In about a month Destiny of the Departed will be available. It begins immediately where Tome of Tubal-Cain ended. Books will be available internationally on Amazon or locally through Dartmouth Book Exchange and Cape and Cowl Comics and Collectibles. They can also be published directly from the author. Any locally purchased books can be autographed.

Have a read of how it begins:

Bruce Sutherland angrily fisted the ancient note and glared into the rain. The note read:

July 12 it begins. The veil between this world and the Otherworld will drop. Something will pass through. I don’t know what. But pay attention and don’t worry. Now is not the time for action. Stay in Yellowstone. –Bruce

Jamie was out there this supernatural storm. And “something” would pass between worlds. Yet now was not the time for action? He was a man of action, and doing nothing left him frustrated and angry. He crushed the note tighter and shoved it back in his pocket.

He had a pocketful of these notes. All of them meticulously dated and with instructions on what to do on a given date. All were written in his own hand.

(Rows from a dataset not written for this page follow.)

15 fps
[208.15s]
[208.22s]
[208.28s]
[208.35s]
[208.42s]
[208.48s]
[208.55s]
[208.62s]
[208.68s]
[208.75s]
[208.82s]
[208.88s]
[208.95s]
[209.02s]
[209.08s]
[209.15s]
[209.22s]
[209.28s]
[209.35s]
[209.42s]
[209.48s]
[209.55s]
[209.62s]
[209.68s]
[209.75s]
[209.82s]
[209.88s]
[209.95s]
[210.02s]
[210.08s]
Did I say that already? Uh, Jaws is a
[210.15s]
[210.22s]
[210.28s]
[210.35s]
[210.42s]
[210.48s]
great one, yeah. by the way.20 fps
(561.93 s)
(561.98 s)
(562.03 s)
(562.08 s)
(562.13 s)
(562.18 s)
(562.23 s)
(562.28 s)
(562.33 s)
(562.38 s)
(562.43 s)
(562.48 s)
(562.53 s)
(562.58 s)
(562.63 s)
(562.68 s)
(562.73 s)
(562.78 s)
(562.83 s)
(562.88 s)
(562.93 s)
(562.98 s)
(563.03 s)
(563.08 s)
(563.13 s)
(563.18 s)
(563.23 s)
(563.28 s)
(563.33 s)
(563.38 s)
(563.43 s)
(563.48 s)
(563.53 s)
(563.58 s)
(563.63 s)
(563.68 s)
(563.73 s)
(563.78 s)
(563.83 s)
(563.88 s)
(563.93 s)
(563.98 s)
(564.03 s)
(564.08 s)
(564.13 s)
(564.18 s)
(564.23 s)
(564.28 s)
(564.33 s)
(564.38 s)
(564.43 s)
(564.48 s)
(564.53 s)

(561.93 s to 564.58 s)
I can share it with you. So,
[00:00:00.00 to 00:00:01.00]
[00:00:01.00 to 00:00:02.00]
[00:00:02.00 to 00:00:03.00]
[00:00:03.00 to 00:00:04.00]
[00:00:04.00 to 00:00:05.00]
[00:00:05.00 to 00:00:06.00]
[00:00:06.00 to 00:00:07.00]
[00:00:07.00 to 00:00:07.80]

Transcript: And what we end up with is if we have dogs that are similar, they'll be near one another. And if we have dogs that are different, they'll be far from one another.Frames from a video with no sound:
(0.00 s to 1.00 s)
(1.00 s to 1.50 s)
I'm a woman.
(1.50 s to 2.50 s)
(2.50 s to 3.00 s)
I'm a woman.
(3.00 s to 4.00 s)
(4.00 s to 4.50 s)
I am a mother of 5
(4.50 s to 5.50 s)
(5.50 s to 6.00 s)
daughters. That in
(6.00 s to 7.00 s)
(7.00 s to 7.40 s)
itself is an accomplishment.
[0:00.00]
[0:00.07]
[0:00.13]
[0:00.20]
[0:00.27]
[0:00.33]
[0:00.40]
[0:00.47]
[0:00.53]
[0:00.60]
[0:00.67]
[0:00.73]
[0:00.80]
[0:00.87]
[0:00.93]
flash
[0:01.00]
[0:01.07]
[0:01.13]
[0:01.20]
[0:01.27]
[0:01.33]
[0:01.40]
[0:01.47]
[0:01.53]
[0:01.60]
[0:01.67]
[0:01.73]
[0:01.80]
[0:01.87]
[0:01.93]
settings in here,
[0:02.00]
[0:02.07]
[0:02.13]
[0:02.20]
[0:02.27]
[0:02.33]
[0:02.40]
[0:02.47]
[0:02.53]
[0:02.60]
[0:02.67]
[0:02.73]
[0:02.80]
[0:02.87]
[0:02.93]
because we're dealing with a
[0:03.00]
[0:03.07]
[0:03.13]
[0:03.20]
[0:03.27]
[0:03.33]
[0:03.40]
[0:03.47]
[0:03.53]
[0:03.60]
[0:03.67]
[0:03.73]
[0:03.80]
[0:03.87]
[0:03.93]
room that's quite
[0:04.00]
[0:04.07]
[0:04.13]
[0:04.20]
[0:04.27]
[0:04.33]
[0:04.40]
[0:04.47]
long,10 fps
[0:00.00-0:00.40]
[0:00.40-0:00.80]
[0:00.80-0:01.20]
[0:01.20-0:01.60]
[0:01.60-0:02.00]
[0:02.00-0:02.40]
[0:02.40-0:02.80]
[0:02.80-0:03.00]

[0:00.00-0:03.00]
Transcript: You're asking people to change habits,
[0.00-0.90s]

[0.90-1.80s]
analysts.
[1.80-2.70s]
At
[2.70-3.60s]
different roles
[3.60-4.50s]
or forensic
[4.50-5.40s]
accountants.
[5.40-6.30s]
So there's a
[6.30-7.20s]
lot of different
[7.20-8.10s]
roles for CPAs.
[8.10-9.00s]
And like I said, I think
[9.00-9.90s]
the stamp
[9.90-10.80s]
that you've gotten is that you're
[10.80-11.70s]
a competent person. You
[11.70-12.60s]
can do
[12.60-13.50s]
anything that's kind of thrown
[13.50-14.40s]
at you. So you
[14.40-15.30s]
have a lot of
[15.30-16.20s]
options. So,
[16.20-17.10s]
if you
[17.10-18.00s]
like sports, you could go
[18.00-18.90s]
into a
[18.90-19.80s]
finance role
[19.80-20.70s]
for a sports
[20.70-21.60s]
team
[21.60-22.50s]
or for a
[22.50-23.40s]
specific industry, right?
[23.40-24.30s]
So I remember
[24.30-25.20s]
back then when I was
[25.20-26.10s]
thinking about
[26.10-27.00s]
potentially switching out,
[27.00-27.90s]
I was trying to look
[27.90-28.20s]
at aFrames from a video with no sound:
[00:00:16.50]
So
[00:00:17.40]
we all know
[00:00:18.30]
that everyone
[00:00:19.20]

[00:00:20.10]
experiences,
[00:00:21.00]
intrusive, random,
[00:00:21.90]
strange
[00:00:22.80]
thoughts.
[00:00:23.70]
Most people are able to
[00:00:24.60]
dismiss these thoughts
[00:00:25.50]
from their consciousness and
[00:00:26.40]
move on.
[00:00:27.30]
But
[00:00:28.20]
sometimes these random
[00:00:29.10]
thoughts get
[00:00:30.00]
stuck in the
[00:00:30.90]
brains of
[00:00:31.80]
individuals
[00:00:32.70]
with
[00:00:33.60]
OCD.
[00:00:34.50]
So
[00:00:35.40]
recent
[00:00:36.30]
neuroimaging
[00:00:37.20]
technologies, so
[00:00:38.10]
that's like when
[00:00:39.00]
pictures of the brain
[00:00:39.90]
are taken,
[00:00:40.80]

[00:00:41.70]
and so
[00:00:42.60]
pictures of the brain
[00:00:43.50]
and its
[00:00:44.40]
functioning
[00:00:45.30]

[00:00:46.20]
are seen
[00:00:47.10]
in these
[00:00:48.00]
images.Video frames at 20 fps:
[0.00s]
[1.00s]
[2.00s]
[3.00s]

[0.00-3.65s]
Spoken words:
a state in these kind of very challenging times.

How he’d received them was outlandish. An Egyptian man had delivered them almost a year ago. His explanation? For generations his family had protected a small box containing the notes, although they had never opened the box to discern its contents. But there had been instructions with the box. The instructions were precise on when to deliver it to him on Halloween of last year. The instructions included directions (and a map) to his apartment and described him down to the clothes he’d be wearing. Oh, and the instructions had come with modern currency to pay for transportation between Egypt and Scotland. Even the instructions had been written in his own hand. To say this was extraordinary was to oversimplify the ramifications of how this had come to be.

His time for action would arrive soon enough, but for someone like Bruce, waiting without knowing was unbearable. Where was she? Was she safe?


I tugged Jezebel, the runaway dog, up the riverbank as a blood red flashflood obliterated the area where we’d been standing next to the river. It continued to rain hard, and I still clutched the mysterious object I’d—we’d—unearthed. I took a moment to catch my breath and steady my pulse. I regarded Jezebel, who calmly returned the look without flinching. She had been terrified only moments before. Now everything, even a raging river, seemed insignificant.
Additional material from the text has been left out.